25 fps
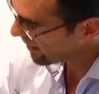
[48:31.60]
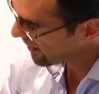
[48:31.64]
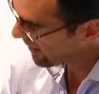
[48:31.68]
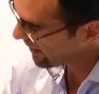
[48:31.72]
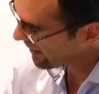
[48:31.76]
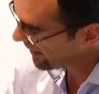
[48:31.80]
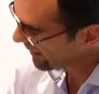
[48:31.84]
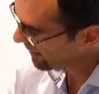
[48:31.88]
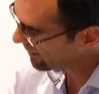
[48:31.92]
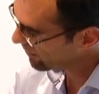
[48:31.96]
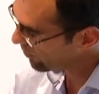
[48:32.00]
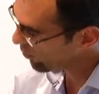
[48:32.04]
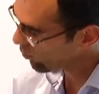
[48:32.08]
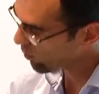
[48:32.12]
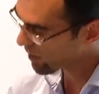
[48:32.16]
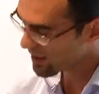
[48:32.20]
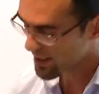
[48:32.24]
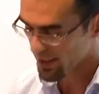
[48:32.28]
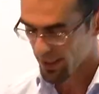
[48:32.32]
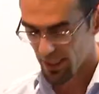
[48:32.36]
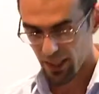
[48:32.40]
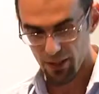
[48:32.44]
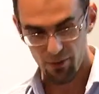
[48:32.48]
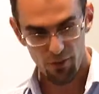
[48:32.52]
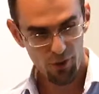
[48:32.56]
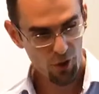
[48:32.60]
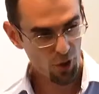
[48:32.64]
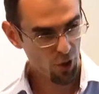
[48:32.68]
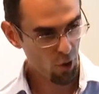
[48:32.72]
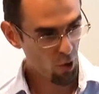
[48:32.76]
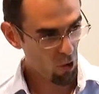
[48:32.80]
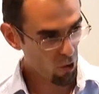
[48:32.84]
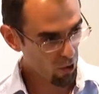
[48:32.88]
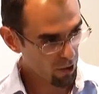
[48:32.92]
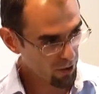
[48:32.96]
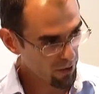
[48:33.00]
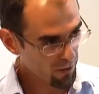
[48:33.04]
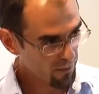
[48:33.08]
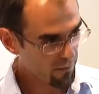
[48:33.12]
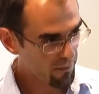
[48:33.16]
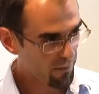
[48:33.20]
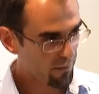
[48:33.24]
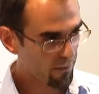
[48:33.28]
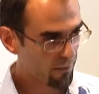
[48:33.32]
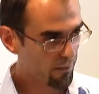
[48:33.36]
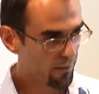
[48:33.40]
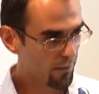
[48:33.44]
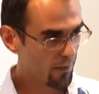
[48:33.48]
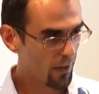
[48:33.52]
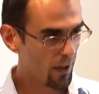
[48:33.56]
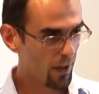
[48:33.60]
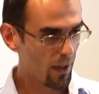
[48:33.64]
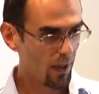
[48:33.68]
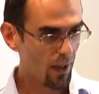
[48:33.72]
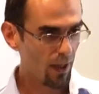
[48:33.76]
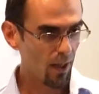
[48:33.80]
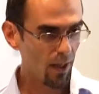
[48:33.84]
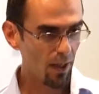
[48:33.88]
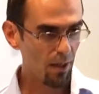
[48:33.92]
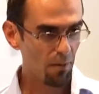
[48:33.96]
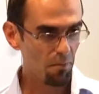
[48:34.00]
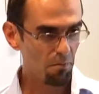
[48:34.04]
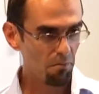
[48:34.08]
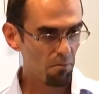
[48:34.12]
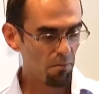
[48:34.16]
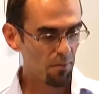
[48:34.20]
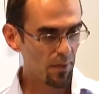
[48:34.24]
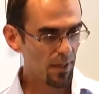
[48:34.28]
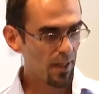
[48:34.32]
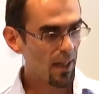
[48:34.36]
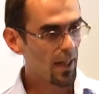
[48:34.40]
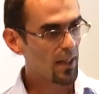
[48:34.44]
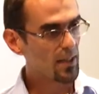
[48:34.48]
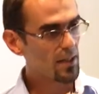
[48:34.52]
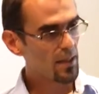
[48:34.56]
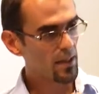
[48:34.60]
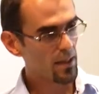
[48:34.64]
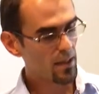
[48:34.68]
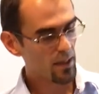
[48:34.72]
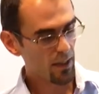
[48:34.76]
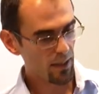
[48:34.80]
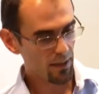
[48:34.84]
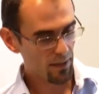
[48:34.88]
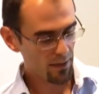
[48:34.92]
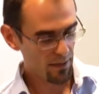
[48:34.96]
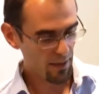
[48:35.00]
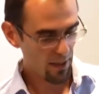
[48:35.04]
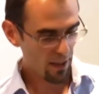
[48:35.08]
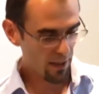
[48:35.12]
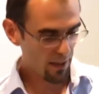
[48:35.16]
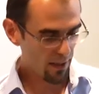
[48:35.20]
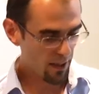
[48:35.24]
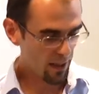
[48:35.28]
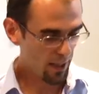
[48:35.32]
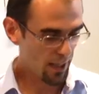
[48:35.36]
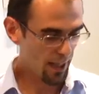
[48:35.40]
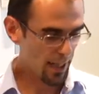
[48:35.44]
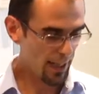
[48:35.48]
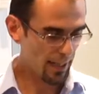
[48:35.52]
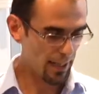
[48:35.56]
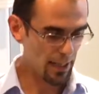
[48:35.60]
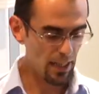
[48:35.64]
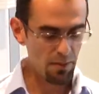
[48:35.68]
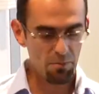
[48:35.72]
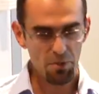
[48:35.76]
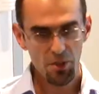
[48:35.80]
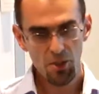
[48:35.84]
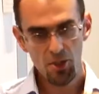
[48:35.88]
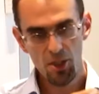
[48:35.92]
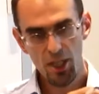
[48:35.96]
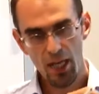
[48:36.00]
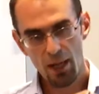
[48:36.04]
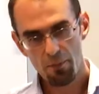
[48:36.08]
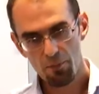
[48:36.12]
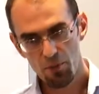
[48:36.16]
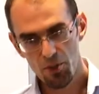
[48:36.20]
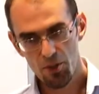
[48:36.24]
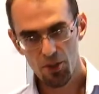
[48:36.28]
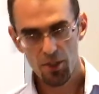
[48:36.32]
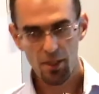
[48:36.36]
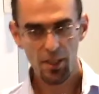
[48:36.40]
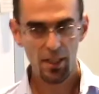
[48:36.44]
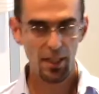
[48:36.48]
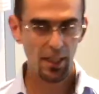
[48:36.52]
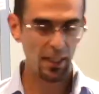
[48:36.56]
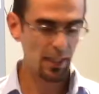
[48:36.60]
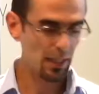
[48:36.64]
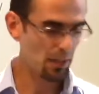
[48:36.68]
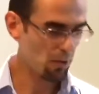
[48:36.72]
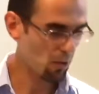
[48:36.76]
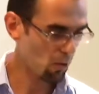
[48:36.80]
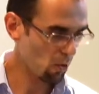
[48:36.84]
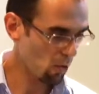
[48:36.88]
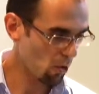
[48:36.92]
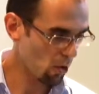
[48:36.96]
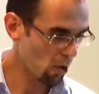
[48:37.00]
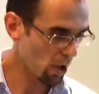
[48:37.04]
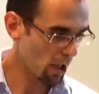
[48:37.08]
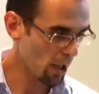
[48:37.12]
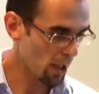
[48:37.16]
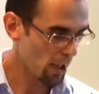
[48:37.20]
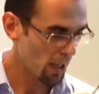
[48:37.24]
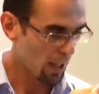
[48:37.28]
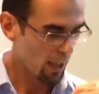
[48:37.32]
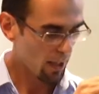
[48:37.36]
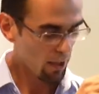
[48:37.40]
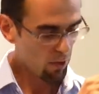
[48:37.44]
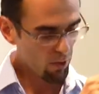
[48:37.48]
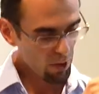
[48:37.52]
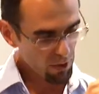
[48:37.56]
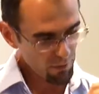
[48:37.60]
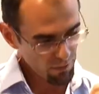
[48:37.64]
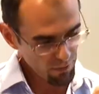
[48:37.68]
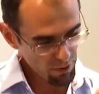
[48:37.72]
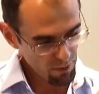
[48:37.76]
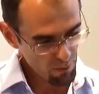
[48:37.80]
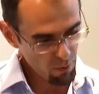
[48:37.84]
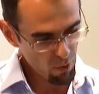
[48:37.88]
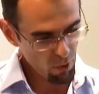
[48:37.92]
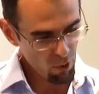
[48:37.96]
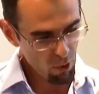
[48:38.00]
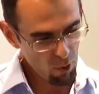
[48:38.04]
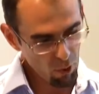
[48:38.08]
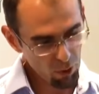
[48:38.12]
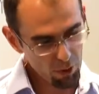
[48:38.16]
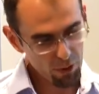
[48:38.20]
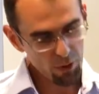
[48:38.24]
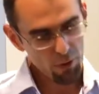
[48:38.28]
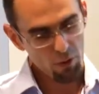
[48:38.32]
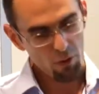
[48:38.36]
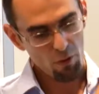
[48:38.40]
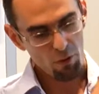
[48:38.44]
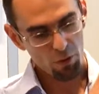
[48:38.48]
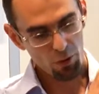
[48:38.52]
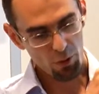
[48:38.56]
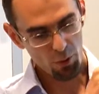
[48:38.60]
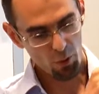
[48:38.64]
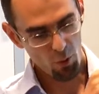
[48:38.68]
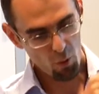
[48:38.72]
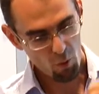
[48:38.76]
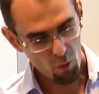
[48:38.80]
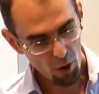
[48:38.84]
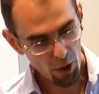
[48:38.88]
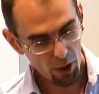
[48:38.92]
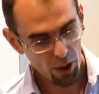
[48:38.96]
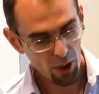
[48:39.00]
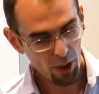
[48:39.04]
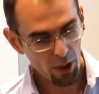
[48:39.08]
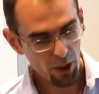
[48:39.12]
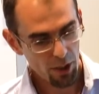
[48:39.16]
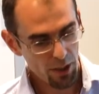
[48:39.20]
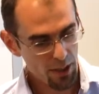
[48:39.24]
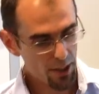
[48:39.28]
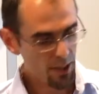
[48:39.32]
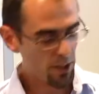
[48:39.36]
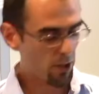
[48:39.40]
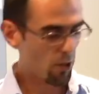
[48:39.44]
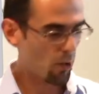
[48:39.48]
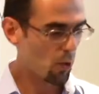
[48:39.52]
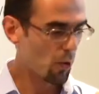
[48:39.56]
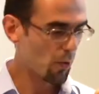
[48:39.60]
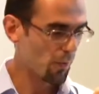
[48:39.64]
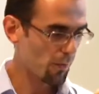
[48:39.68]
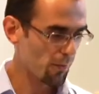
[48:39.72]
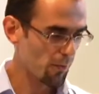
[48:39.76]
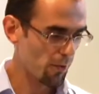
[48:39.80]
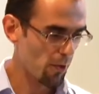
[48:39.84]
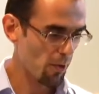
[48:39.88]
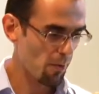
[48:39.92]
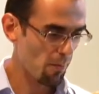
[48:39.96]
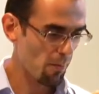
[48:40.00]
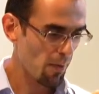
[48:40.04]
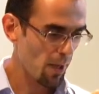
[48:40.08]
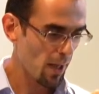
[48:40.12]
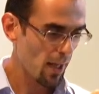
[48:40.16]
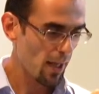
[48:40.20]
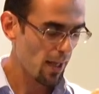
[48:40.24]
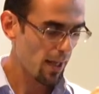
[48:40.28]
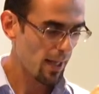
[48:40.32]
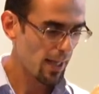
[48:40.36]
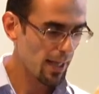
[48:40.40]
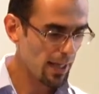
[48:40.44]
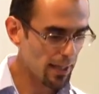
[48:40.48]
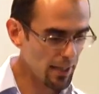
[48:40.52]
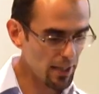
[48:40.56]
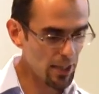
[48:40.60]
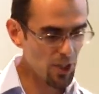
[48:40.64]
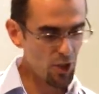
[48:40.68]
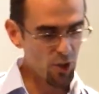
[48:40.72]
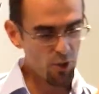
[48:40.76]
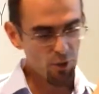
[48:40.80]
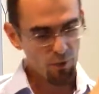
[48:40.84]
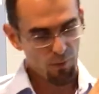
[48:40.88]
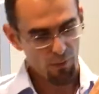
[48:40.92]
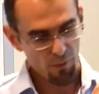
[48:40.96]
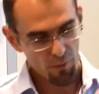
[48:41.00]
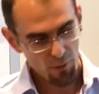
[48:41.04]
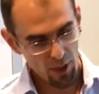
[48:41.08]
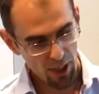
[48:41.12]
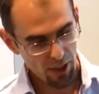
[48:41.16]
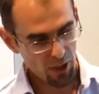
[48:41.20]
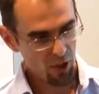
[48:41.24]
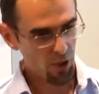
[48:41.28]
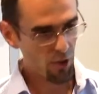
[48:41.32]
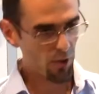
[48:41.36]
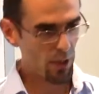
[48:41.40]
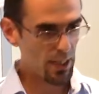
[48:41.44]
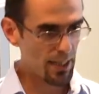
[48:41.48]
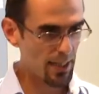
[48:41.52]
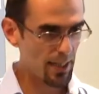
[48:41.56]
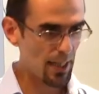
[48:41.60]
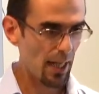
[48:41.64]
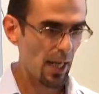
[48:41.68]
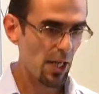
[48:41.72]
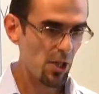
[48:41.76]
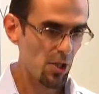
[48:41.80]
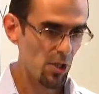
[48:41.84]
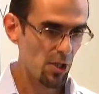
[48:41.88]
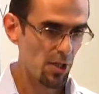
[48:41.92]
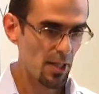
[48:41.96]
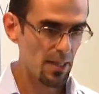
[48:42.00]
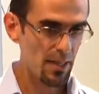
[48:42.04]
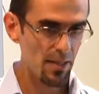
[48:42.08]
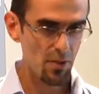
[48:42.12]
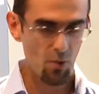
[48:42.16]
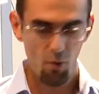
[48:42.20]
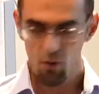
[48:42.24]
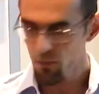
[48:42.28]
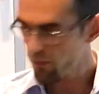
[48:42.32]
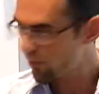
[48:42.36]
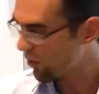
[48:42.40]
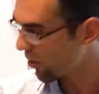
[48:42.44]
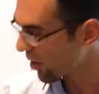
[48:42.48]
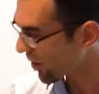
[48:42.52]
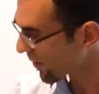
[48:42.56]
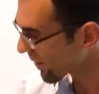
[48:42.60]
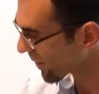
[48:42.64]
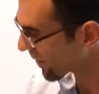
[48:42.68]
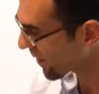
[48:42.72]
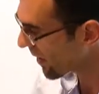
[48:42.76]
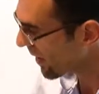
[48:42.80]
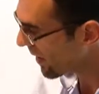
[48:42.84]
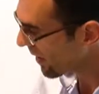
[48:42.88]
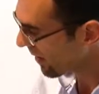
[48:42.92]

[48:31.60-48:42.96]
like the ones I've shown, tasks that are like image captioning or going from audio to words or from English to French translation and so forth.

→ What you have to do:
Please repeat the records above word for word, and do not include the pictures.

→ Result for this task:
25 fps
[48:31.60]
[48:31.64]
[48:31.68]
[48:31.72]
[48:31.76]
[48:31.80]
[48:31.84]
[48:31.88]
[48:31.92]
[48:31.96]
[48:32.00]
[48:32.04]
[48:32.08]
[48:32.12]
[48:32.16]
[48:32.20]
[48:32.24]
[48:32.28]
[48:32.32]
[48:32.36]
[48:32.40]
[48:32.44]
[48:32.48]
[48:32.52]
[48:32.56]
[48:32.60]
[48:32.64]
[48:32.68]
[48:32.72]
[48:32.76]
[48:32.80]
[48:32.84]
[48:32.88]
[48:32.92]
[48:32.96]
[48:33.00]
[48:33.04]
[48:33.08]
[48:33.12]
[48:33.16]
[48:33.20]
[48:33.24]
[48:33.28]
[48:33.32]
[48:33.36]
[48:33.40]
[48:33.44]
[48:33.48]
[48:33.52]
[48:33.56]
[48:33.60]
[48:33.64]
[48:33.68]
[48:33.72]
[48:33.76]
[48:33.80]
[48:33.84]
[48:33.88]
[48:33.92]
[48:33.96]
[48:34.00]
[48:34.04]
[48:34.08]
[48:34.12]
[48:34.16]
[48:34.20]
[48:34.24]
[48:34.28]
[48:34.32]
[48:34.36]
[48:34.40]
[48:34.44]
[48:34.48]
[48:34.52]
[48:34.56]
[48:34.60]
[48:34.64]
[48:34.68]
[48:34.72]
[48:34.76]
[48:34.80]
[48:34.84]
[48:34.88]
[48:34.92]
[48:34.96]
[48:35.00]
[48:35.04]
[48:35.08]
[48:35.12]
[48:35.16]
[48:35.20]
[48:35.24]
[48:35.28]
[48:35.32]
[48:35.36]
[48:35.40]
[48:35.44]
[48:35.48]
[48:35.52]
[48:35.56]
[48:35.60]
[48:35.64]
[48:35.68]
[48:35.72]
[48:35.76]
[48:35.80]
[48:35.84]
[48:35.88]
[48:35.92]
[48:35.96]
[48:36.00]
[48:36.04]
[48:36.08]
[48:36.12]
[48:36.16]
[48:36.20]
[48:36.24]
[48:36.28]
[48:36.32]
[48:36.36]
[48:36.40]
[48:36.44]
[48:36.48]
[48:36.52]
[48:36.56]
[48:36.60]
[48:36.64]
[48:36.68]
[48:36.72]
[48:36.76]
[48:36.80]
[48:36.84]
[48:36.88]
[48:36.92]
[48:36.96]
[48:37.00]
[48:37.04]
[48:37.08]
[48:37.12]
[48:37.16]
[48:37.20]
[48:37.24]
[48:37.28]
[48:37.32]
[48:37.36]
[48:37.40]
[48:37.44]
[48:37.48]
[48:37.52]
[48:37.56]
[48:37.60]
[48:37.64]
[48:37.68]
[48:37.72]
[48:37.76]
[48:37.80]
[48:37.84]
[48:37.88]
[48:37.92]
[48:37.96]
[48:38.00]
[48:38.04]
[48:38.08]
[48:38.12]
[48:38.16]
[48:38.20]
[48:38.24]
[48:38.28]
[48:38.32]
[48:38.36]
[48:38.40]
[48:38.44]
[48:38.48]
[48:38.52]
[48:38.56]
[48:38.60]
[48:38.64]
[48:38.68]
[48:38.72]
[48:38.76]
[48:38.80]
[48:38.84]
[48:38.88]
[48:38.92]
[48:38.96]
[48:39.00]
[48:39.04]
[48:39.08]
[48:39.12]
[48:39.16]
[48:39.20]
[48:39.24]
[48:39.28]
[48:39.32]
[48:39.36]
[48:39.40]
[48:39.44]
[48:39.48]
[48:39.52]
[48:39.56]
[48:39.60]
[48:39.64]
[48:39.68]
[48:39.72]
[48:39.76]
[48:39.80]
[48:39.84]
[48:39.88]
[48:39.92]
[48:39.96]
[48:40.00]
[48:40.04]
[48:40.08]
[48:40.12]
[48:40.16]
[48:40.20]
[48:40.24]
[48:40.28]
[48:40.32]
[48:40.36]
[48:40.40]
[48:40.44]
[48:40.48]
[48:40.52]
[48:40.56]
[48:40.60]
[48:40.64]
[48:40.68]
[48:40.72]
[48:40.76]
[48:40.80]
[48:40.84]
[48:40.88]
[48:40.92]
[48:40.96]
[48:41.00]
[48:41.04]
[48:41.08]
[48:41.12]
[48:41.16]
[48:41.20]
[48:41.24]
[48:41.28]
[48:41.32]
[48:41.36]
[48:41.40]
[48:41.44]
[48:41.48]
[48:41.52]
[48:41.56]
[48:41.60]
[48:41.64]
[48:41.68]
[48:41.72]
[48:41.76]
[48:41.80]
[48:41.84]
[48:41.88]
[48:41.92]
[48:41.96]
[48:42.00]
[48:42.04]
[48:42.08]
[48:42.12]
[48:42.16]
[48:42.20]
[48:42.24]
[48:42.28]
[48:42.32]
[48:42.36]
[48:42.40]
[48:42.44]
[48:42.48]
[48:42.52]
[48:42.56]
[48:42.60]
[48:42.64]
[48:42.68]
[48:42.72]
[48:42.76]
[48:42.80]
[48:42.84]
[48:42.88]
[48:42.92]

[48:31.60-48:42.96]
like the ones I've shown, tasks that are like image captioning or going from audio to words or from English to French translation and so forth.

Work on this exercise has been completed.